* ACTIVITY *
Your copy should begin at the line containing "[0:01.00-0:02.00]" and end at the last line of the records below, matching each line exactly and leaving out pictures.
====== RECORDS FOR THE TASK ======
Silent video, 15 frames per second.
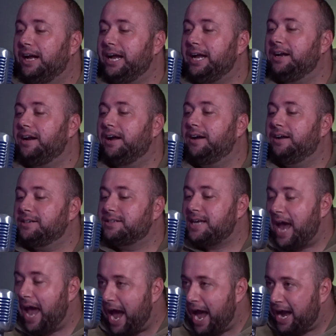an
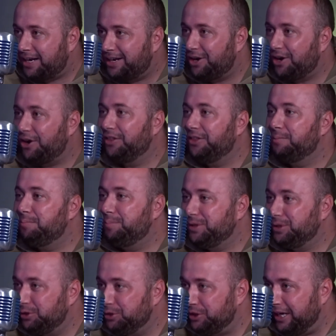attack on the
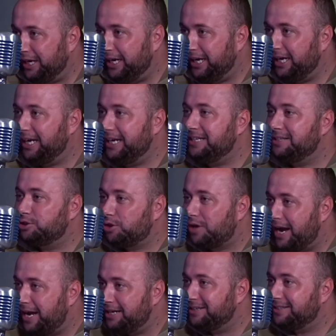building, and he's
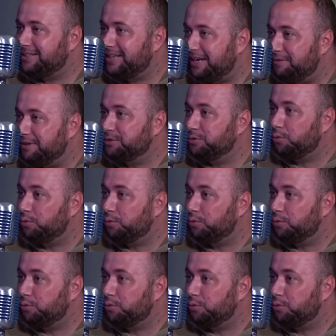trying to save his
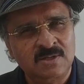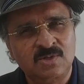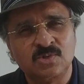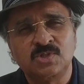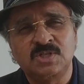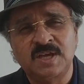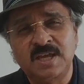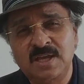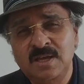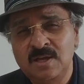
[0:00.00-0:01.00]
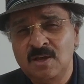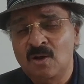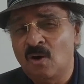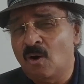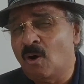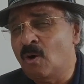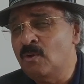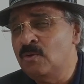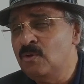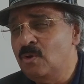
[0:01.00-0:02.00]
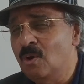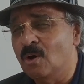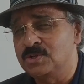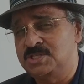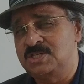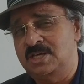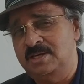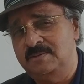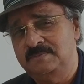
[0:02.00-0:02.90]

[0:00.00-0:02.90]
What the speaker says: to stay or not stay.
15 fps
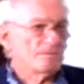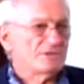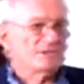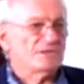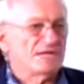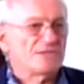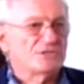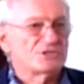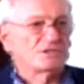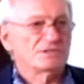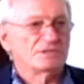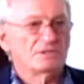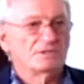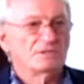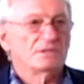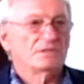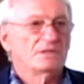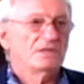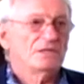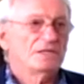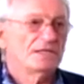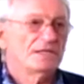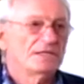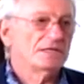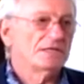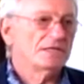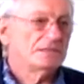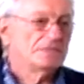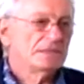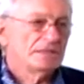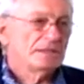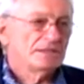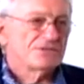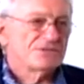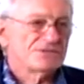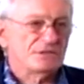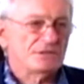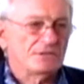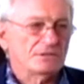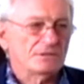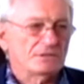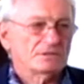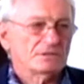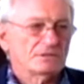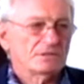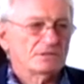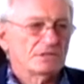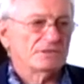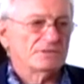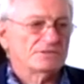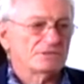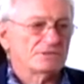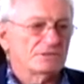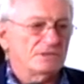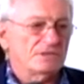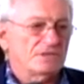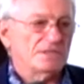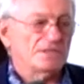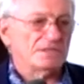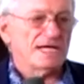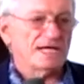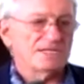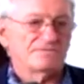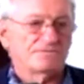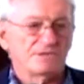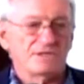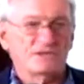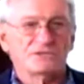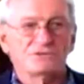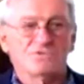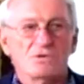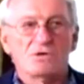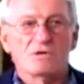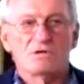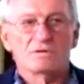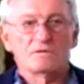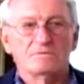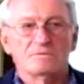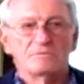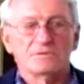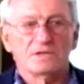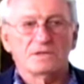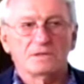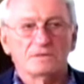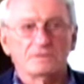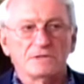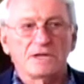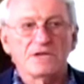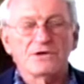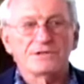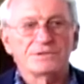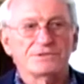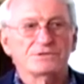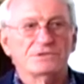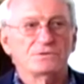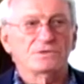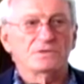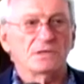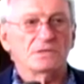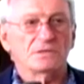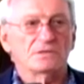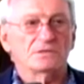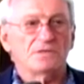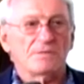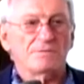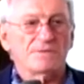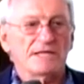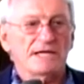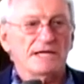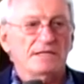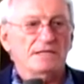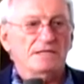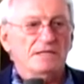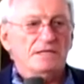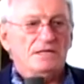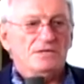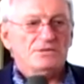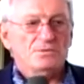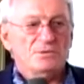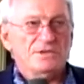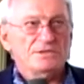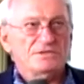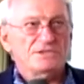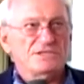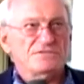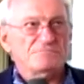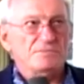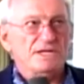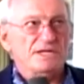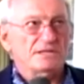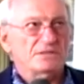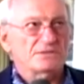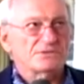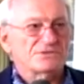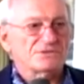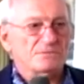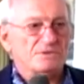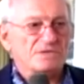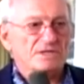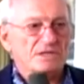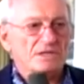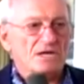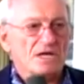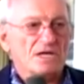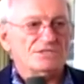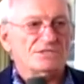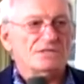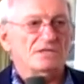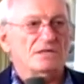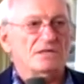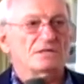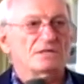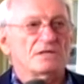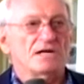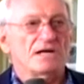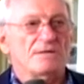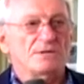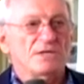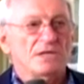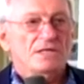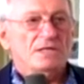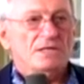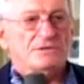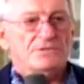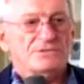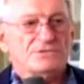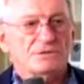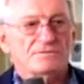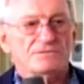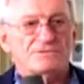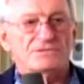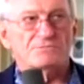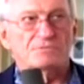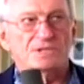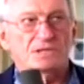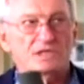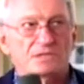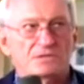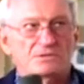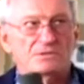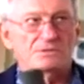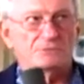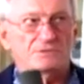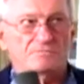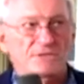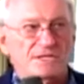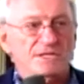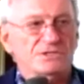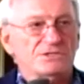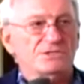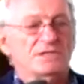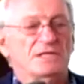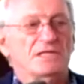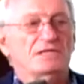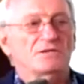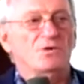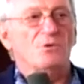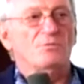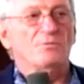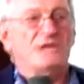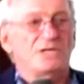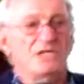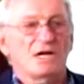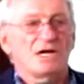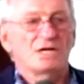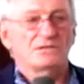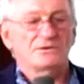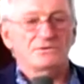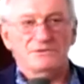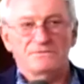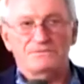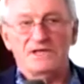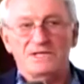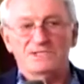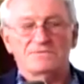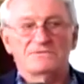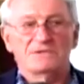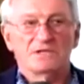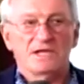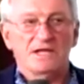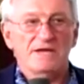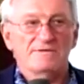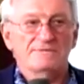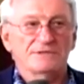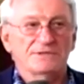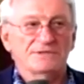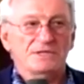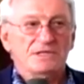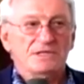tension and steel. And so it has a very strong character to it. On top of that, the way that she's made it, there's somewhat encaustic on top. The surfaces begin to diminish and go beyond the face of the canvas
======
* EXERCISE RESULT *
[0:01.00-0:02.00]
[0:02.00-0:02.90]

[0:00.00-0:02.90]
What the speaker says: to stay or not stay.
15 fps
tension and steel. And so it has a very strong character to it. On top of that, the way that she's made it, there's somewhat encaustic on top. The surfaces begin to diminish and go beyond the face of the canvas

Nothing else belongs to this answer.